Massimo Boldi: “Non è vero che ho litigato con De Sica, un signore vero. Teo Teocoli? Si credeva meglio di Celentano”
“Presi la pleurite, mi curò Jannacci. Doveva farmi un’iniezione. Mi infilzò con la siringa. Lo chiamarono dall’altra stanza. E lui se ne andò, lasciandomi con l’ago nella ciapett”. Comincia così l’intervista di Massimo Boldi al Corriere della Sera, piena di aneddoti del re dei cinepanettoni.
Come è nato il famoso “Tatata-ta-tatata-ta”? “Alle elementari c’era una bambina bellissima, Lolly Todeschini, i suoi vendevano scarpe. Con lei diventavo tutto rosso e tartagliavo”. Povero da piccolo e poi da giovane, per arrotondare faceva da autista a un nobile: “C’era l’austerity, al Derby si lavorava solo il venerdì e il sabato. Così tre giorni a settimana accompagnavo il conte Vistarino nelle sue tenute dell’Oltrepò pavese con una Fiat 130. Cinquemila lire al giorno. Però non pagava quasi mai e io mi vergognavo a chiedere”.
Renato Pozzetto, “un fratello, a cui devo dire un grazie speciale. Teo Teocoli, altro fratello, ma “con la sindrome di Celentano. Gli faceva pure da controfigura, in fondo si credeva meglio di lui. Prepotente. Spesso litigavamo. In camerino volavano poltrone, sedie e scarpe. Poi salivamo sul palco ed era tutto dimenticato. Teo era un cazzone. Christian De Sica invece è un signore vero, un gentleman, al cinema abbiamo creato un genere che va ancora”.
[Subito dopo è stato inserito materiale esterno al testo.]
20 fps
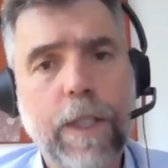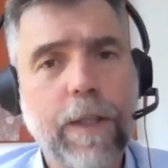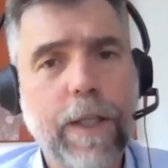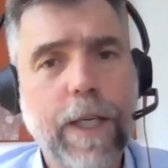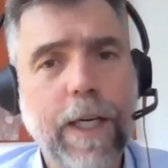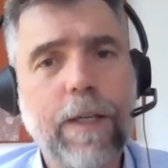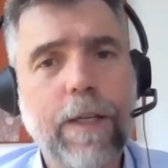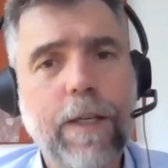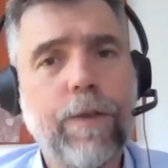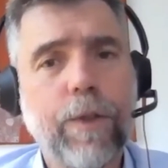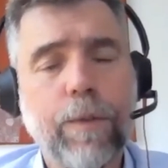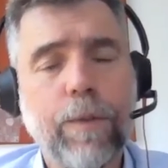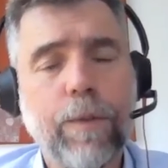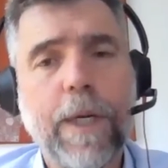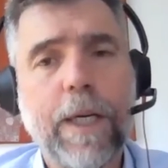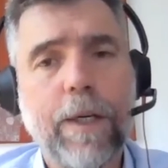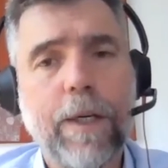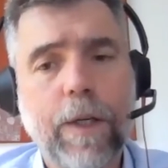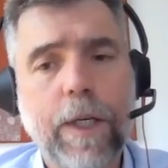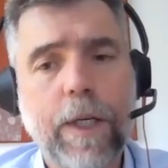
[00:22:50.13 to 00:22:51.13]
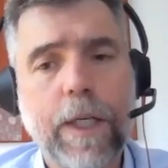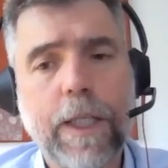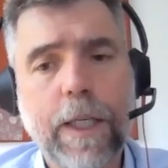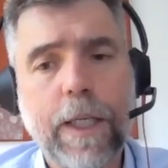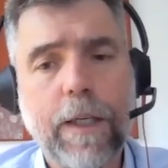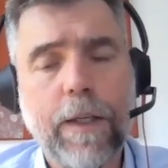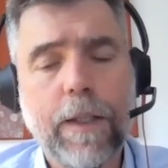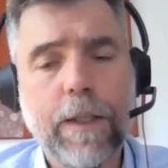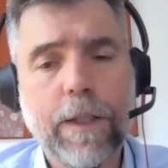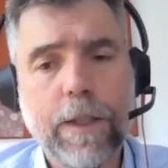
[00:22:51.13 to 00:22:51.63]
and that gives you a better
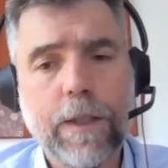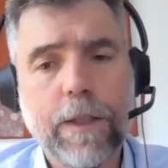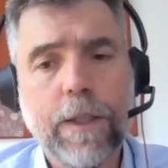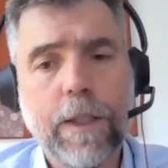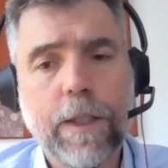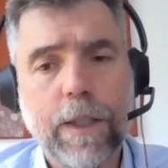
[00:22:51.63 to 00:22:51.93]
idea than just the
Boldi smentisce la separazione: “Chi lo dice mente. Come fai a litigare con Christian? Impossibile. Può avere un momento d’ira, poi passa. Gli voglio bene. Non ci siamo mai mandati a quel paese. Le nostre famiglie si frequentano. Ci diamo appuntamento ogni 5 gennaio per festeggiare il suo compleanno”.
Nel 1989 doveva dare 2 miliardi e mezzo alla Fininvest: aveva violato l’esclusiva per fare Fantastico 8 in Rai con Celentano. “Preoccupatissimo, andai da Berlusconi a via dell’Anima. Dopo sei ore di anticamera mi ricevette. “Perdonami, ho fatto una cazzata”. “Sai quante ne ho fatte io?”. E mi condonò il debito. Silvio era generoso, un vero amico”.
Celentano… “Saranno vent’anni. Devi andare a Galbiate, suonare il campanello… è dura. Adriano non ha più voglia. Tanti, per rimanere giovani, non vogliono vedere il presente”.